À cheval, Cunégonde !
La chasse à courre est une autre manière de pratiquer la chasse. Côté défenseurs des animaux, elle est jugée comme cruelle, côté chasseurs, elle est jugée élégante, noble et populaire. Les français tranchent : 84% des sondés se disent contre cette pratique (contre 73% en 2005). Cette pratique consiste à poursuivre un cerf avec un équipage de chasseurs, une horde de chiens ainsi que des « suiveurs » non chasseurs à cheval. Le cerf est poursuivi jusqu’à épuisement et est ensuite tué à la main, à la dague. Pour Willy Schraen, les opposants à cette pratique sont des personnes qui n’y connaissent rien : « C’est la chasse qui tue le moins d’animaux (3 000 par an) et qui est une des plus populaires : 300 000 à 400 000 non chasseurs suivent les équipages chaque année. »
Cette pratique de la chasse à courre est très en vogue dans les classes sociales les plus élevées depuis des centaines d’années, est-il réellement pertinent de parler de « pratique populaire » ? Qui sont ces suiveurs ? Sont-ils là pour la chasse ou pour élargir leurs réseaux de connaissances dans ce monde réservé à une certaine élite ? Un des pays berceau de cette pratique ancestrale, l’Angleterre, l’a aujourd’hui interdite, au même titre que la Belgique et l’Allemagne. En France, la sénatrice Laurence Rossignol a déposé une proposition de loi visant à interdire cette pratique le 22 novembre dernier en soulignant sa « grande brutalité ».
Constat établi, maintenant on fait quoi ?

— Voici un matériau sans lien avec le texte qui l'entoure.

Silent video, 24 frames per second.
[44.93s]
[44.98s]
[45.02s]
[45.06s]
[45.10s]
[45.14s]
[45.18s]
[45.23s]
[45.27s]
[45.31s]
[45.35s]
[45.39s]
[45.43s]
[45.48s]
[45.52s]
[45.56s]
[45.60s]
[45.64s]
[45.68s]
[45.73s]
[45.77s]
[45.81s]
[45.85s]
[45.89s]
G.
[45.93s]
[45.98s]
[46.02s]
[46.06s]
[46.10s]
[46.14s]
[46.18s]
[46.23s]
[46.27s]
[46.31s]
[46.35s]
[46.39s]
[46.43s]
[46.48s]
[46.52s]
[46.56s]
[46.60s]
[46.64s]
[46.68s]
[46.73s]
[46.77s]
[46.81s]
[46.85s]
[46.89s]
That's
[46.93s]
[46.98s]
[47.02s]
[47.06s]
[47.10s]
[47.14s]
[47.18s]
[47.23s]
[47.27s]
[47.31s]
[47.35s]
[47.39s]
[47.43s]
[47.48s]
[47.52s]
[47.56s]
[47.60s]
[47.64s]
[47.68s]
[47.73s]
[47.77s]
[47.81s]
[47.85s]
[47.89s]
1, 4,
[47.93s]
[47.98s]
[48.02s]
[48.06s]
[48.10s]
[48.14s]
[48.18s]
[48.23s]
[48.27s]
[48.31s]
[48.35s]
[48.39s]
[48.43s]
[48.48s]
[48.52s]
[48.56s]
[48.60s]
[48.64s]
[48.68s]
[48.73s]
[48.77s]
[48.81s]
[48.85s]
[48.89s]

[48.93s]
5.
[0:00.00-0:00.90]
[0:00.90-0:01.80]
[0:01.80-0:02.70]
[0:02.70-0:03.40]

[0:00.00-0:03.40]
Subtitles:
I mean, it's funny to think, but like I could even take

Héloïse Fradkine, sociologue à l’Observatoire sociologique du changement (Sciences Po/CNRS) et auteure d’une thèse sur le monde de la chasse, interrogée par Le Monde, explique que « cette montée de l’opposition à certaines pratiques de la chasse n’est pas nouvelle, elle date du milieu des années 1970 ». Plusieurs raisons à cette opposition croissante sautent aux yeux :
La chute libre du nombre de chasseurs : en effet, jusqu’en 1975, plus d’un homme sur dix chassait contre trois sur cent aujourd’hui.
La recomposition des catégories sociales venues habiter la campagne : cela amène ainsi à un « usage contemplatif de la nature »
L’explosion des défenseurs de la question environnementale et animaliste
Tous les arguments étant dépiautés un à un, il ne reste que le plaisir de la chasse, le retour à l’instinct « animal » de l’Homme.